Project Description
Our team will focus on developing antimicrobial biofilms and bringing production to industrial relevancy. Our project offers the potential to make the biological manufacture of antimicrobial peptides an economically feasible alternative to chemical synthesis.
The first part of our project, functionalizing biofilms, will involve attaching functional proteins to curli fibers, the main proteinaceous component of biofilms naturally produced by Escherichia coli. In anticipation of the potential obstacles of synthesizing AMPs in a microbe, we will be using a library approach to cast a wide net on the range of documented AMPs. Through our screen of a library of AMP and curli fiber fusions, we hope to identify characteristics of AMP structure that make them more amenable to maintaining structure and function when fused to curli fibers, expressed, and secreted in E. coli.

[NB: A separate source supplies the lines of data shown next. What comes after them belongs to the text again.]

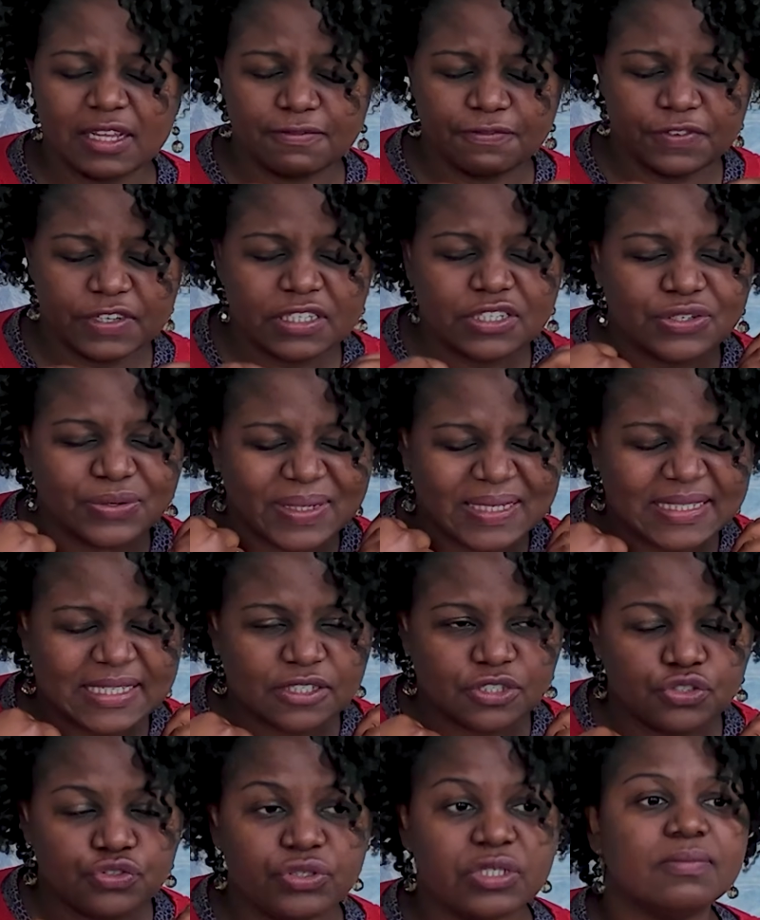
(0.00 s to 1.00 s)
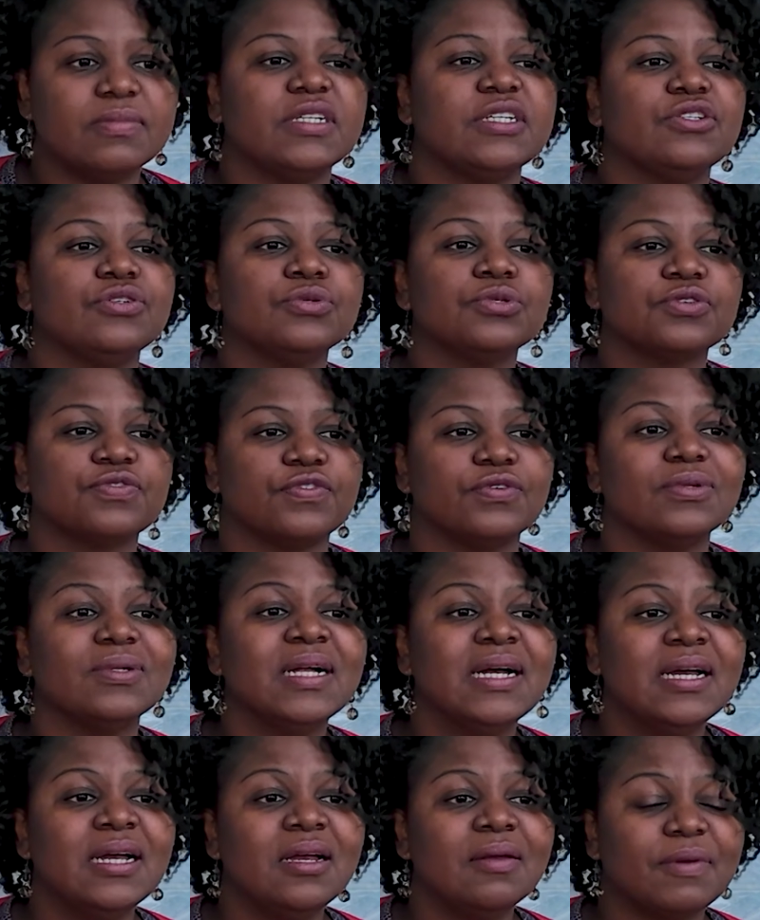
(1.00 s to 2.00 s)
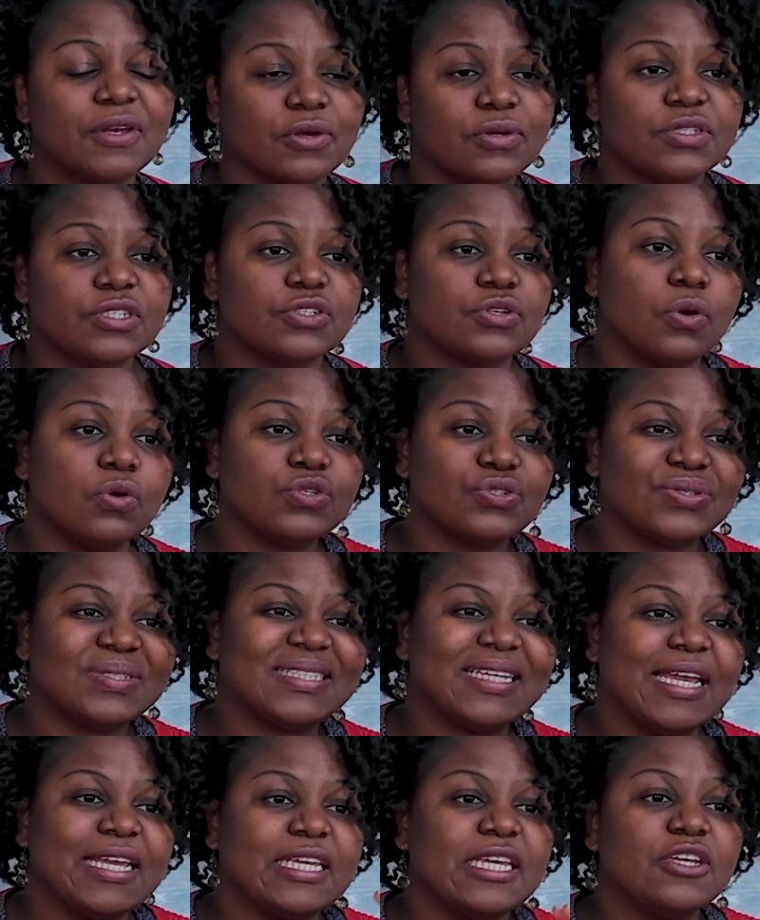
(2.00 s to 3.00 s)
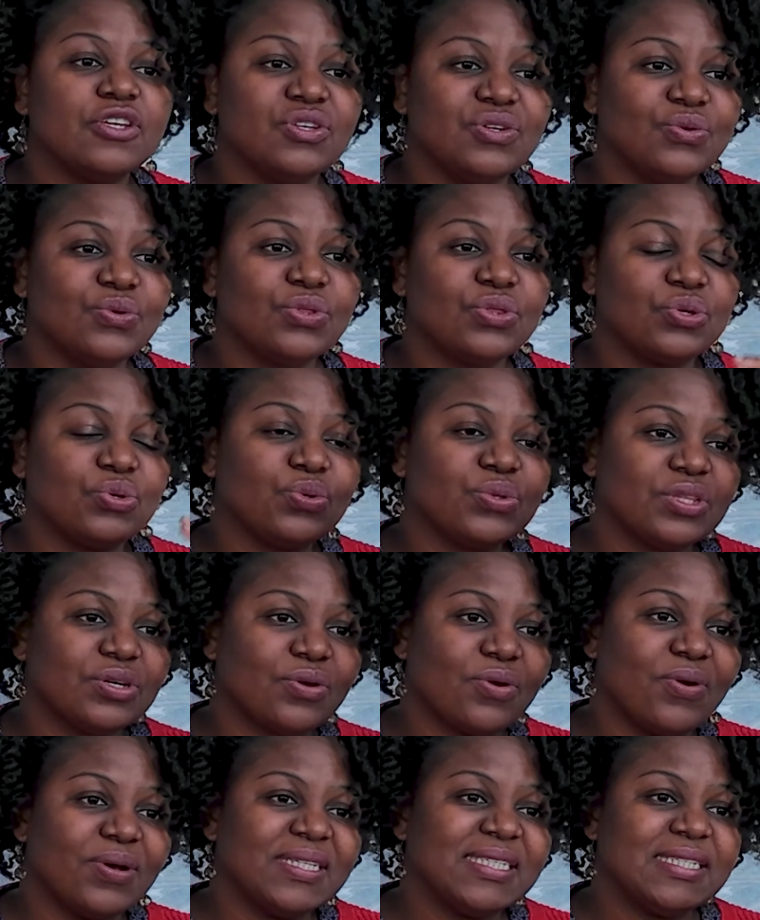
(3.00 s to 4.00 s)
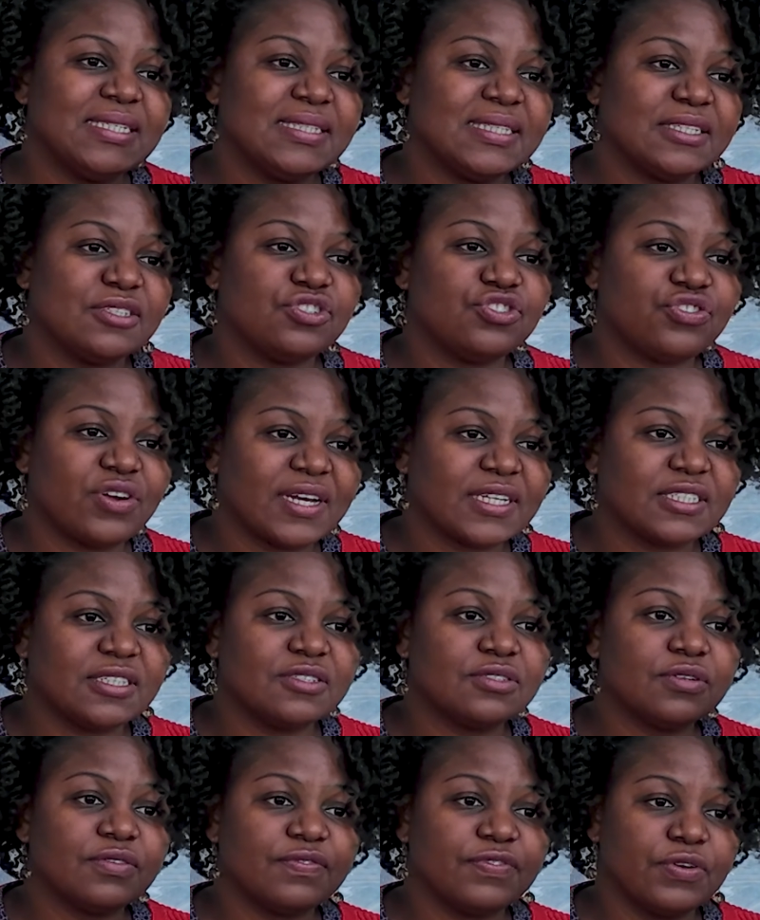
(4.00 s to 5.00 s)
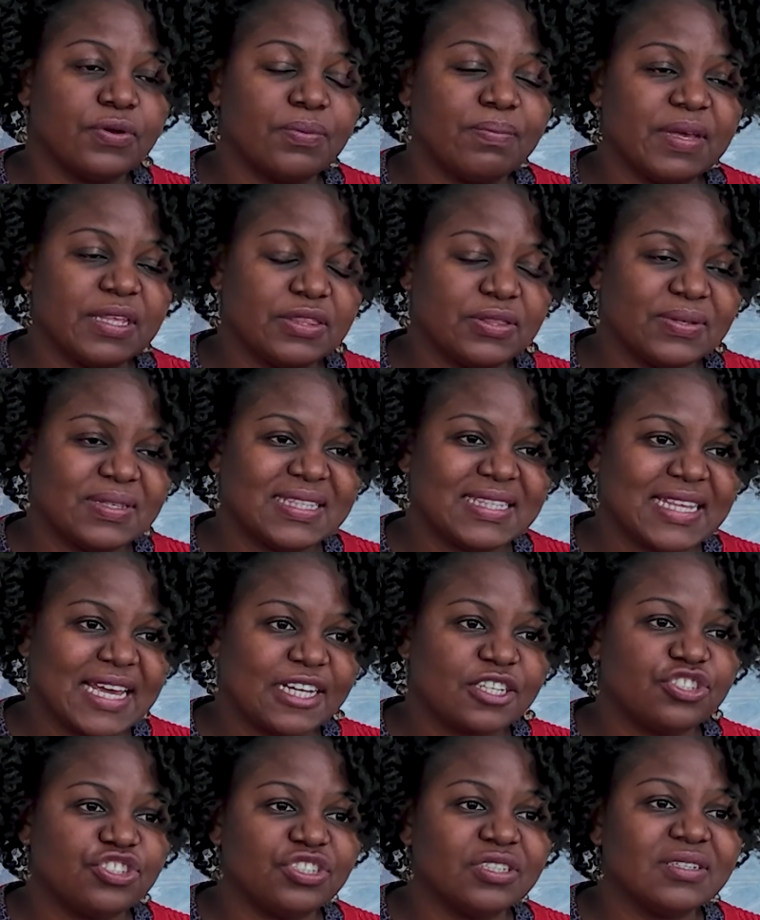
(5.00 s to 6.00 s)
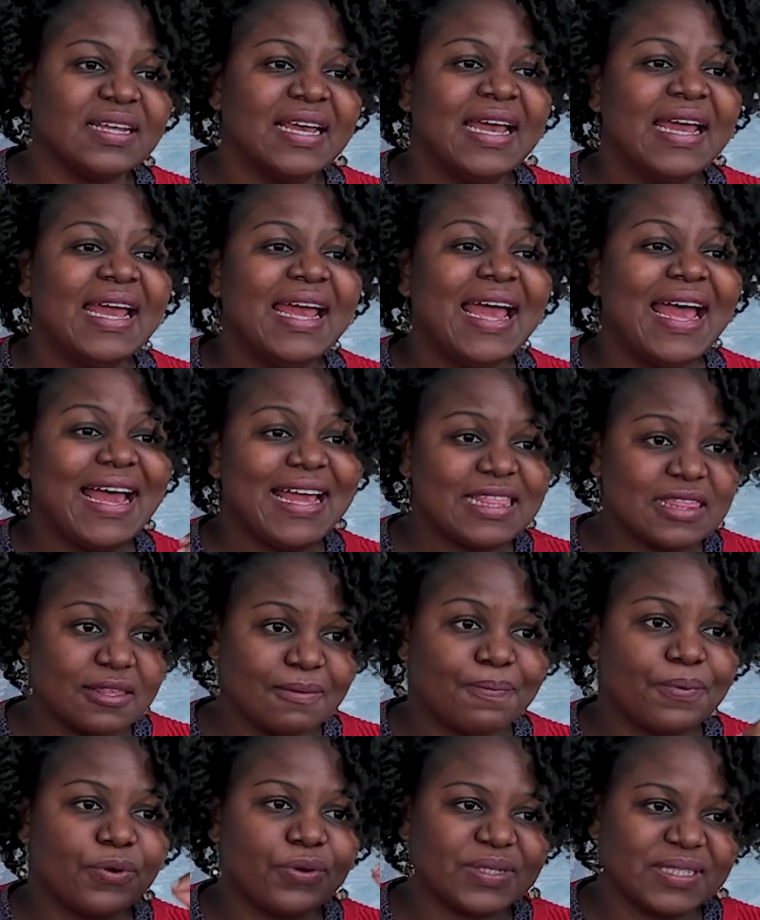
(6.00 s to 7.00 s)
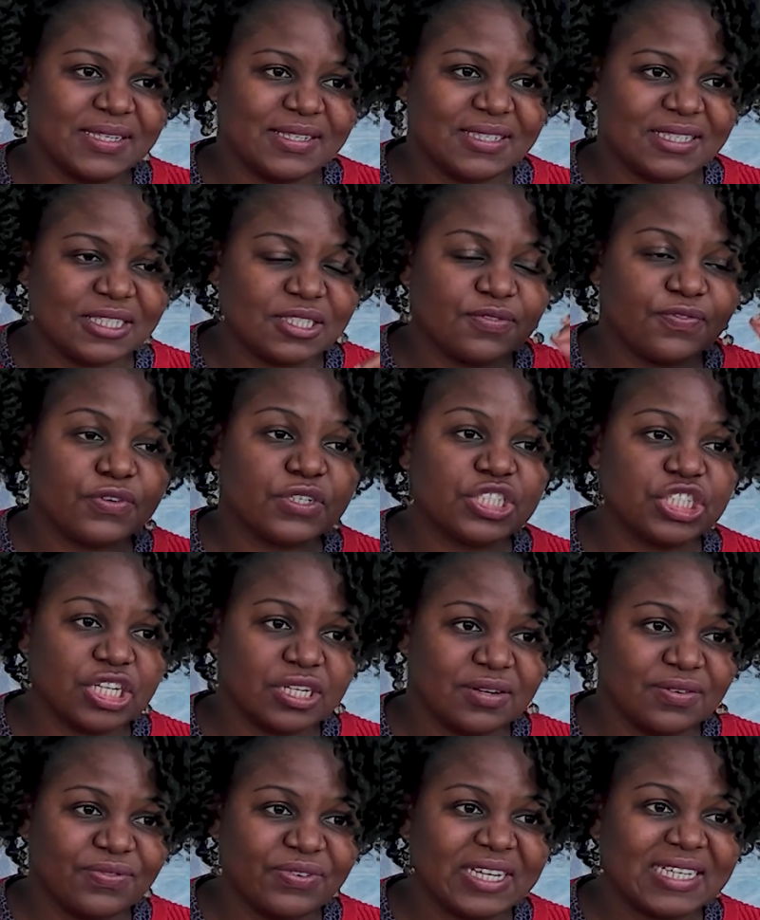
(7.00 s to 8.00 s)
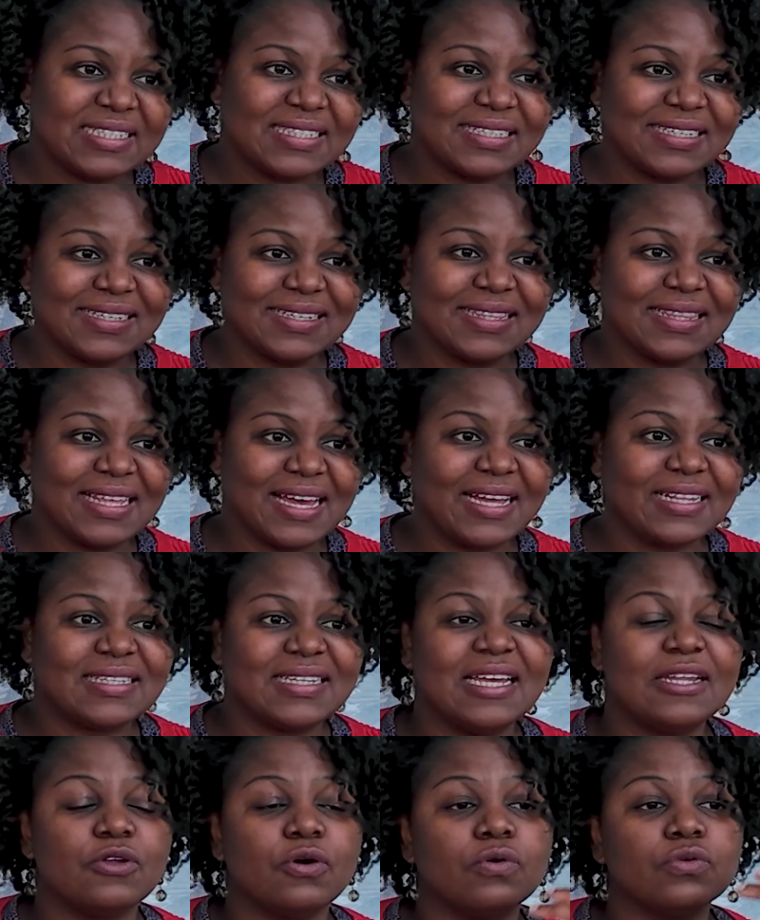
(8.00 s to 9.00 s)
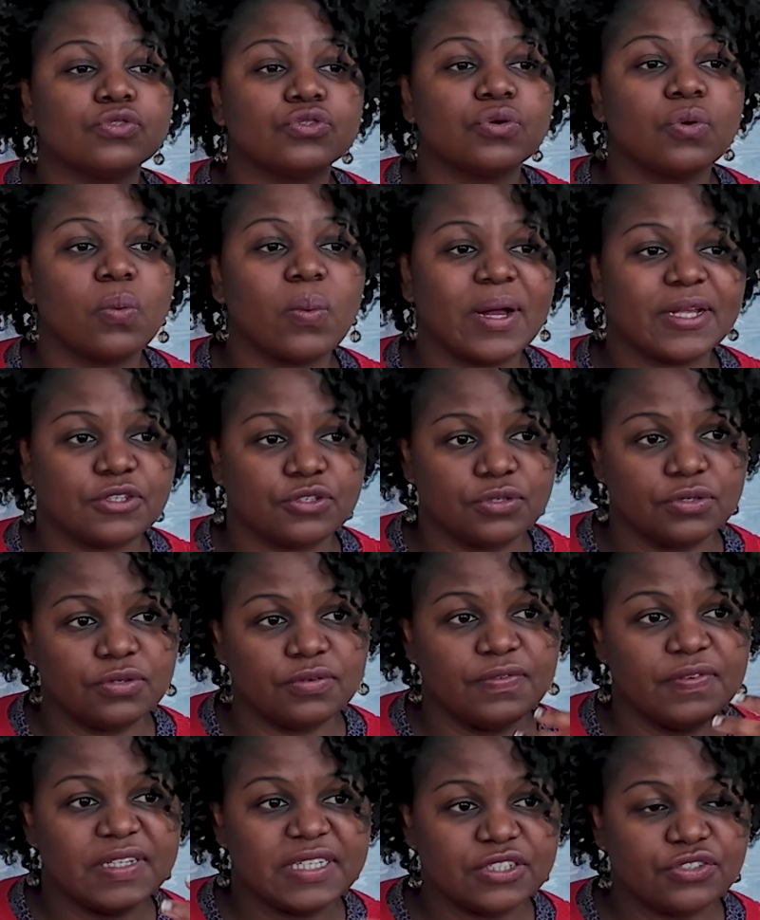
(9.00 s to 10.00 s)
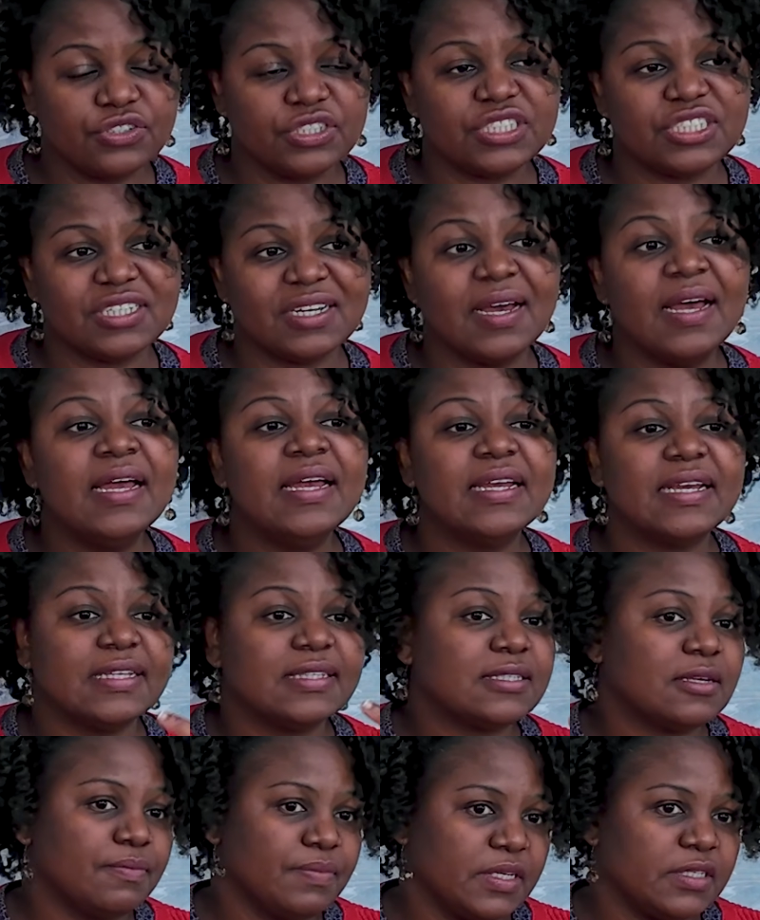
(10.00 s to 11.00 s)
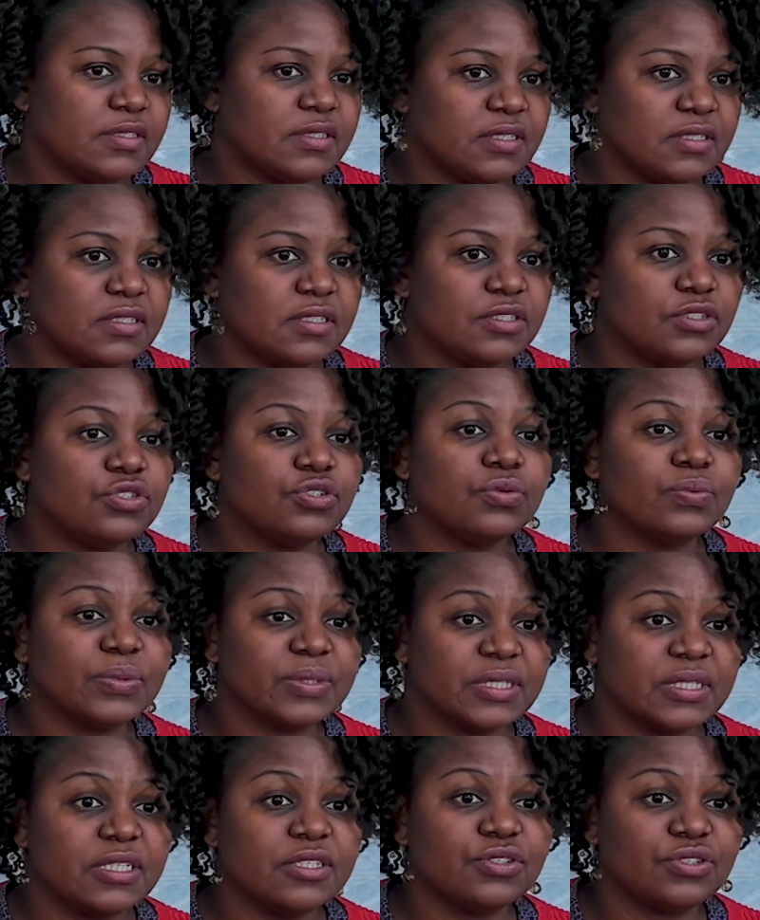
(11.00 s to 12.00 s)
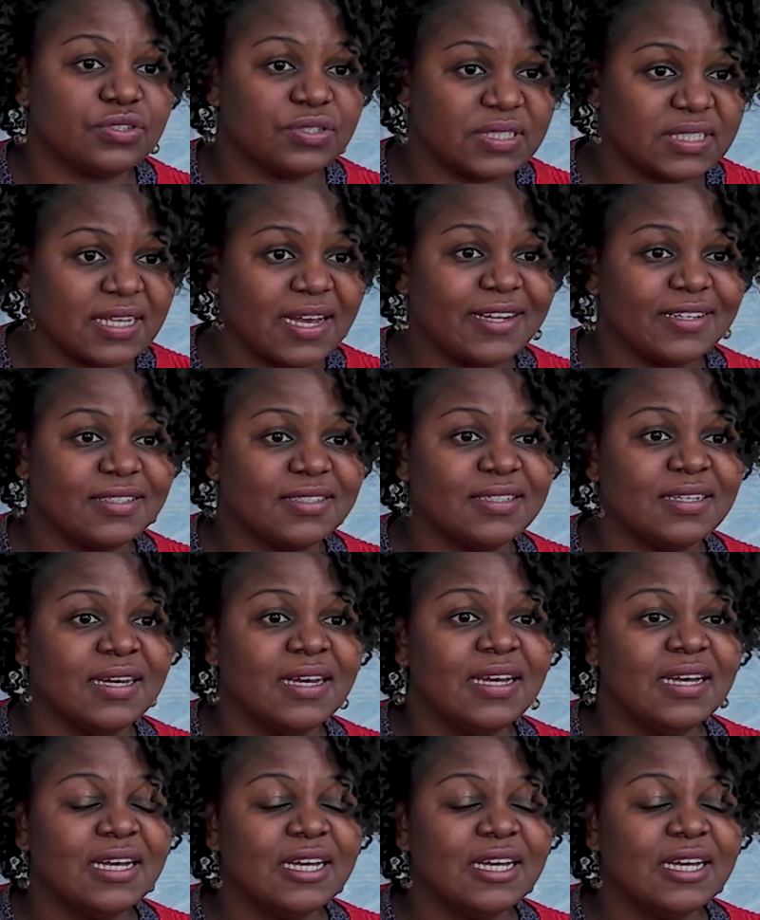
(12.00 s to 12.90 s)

video is extremely useful because it's also taking you through the contents and structures of your method section and the processes for generating that, and also what sort of literature in some instances you will need to cite.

This can then act as a starting point for identifying or designing additional AMPs for functionalizing curli.
The second part of our project, bringing production to industrial relevancy, can be further broken down into three aspects: pathway optimization, resource management, and bioprocess optimization. The first of those, pathway optimization, will involve finding the optimal expression ratios of the various proteins involved in the curli production pathway. This is to minimize resource and energy wasted in the production of unused chaperone or membrane proteins. The second, resource management, will focus on diverting as much of the cell’s resources and energy to the curli production pathway while still maintaining cell viability. We will be using a strain of E. coli already optimized for recombinant protein production, BL21 (DE3), but we will also test our system with other knockouts to further optimize the strain for our purposes. Lastly, the bioprocess optimization aspect will involve the development of a bioreactor that not only provides a larger fermentation environment, but also integrates the extraction and filtration of the biofilm from the cells in a smooth and continuous process.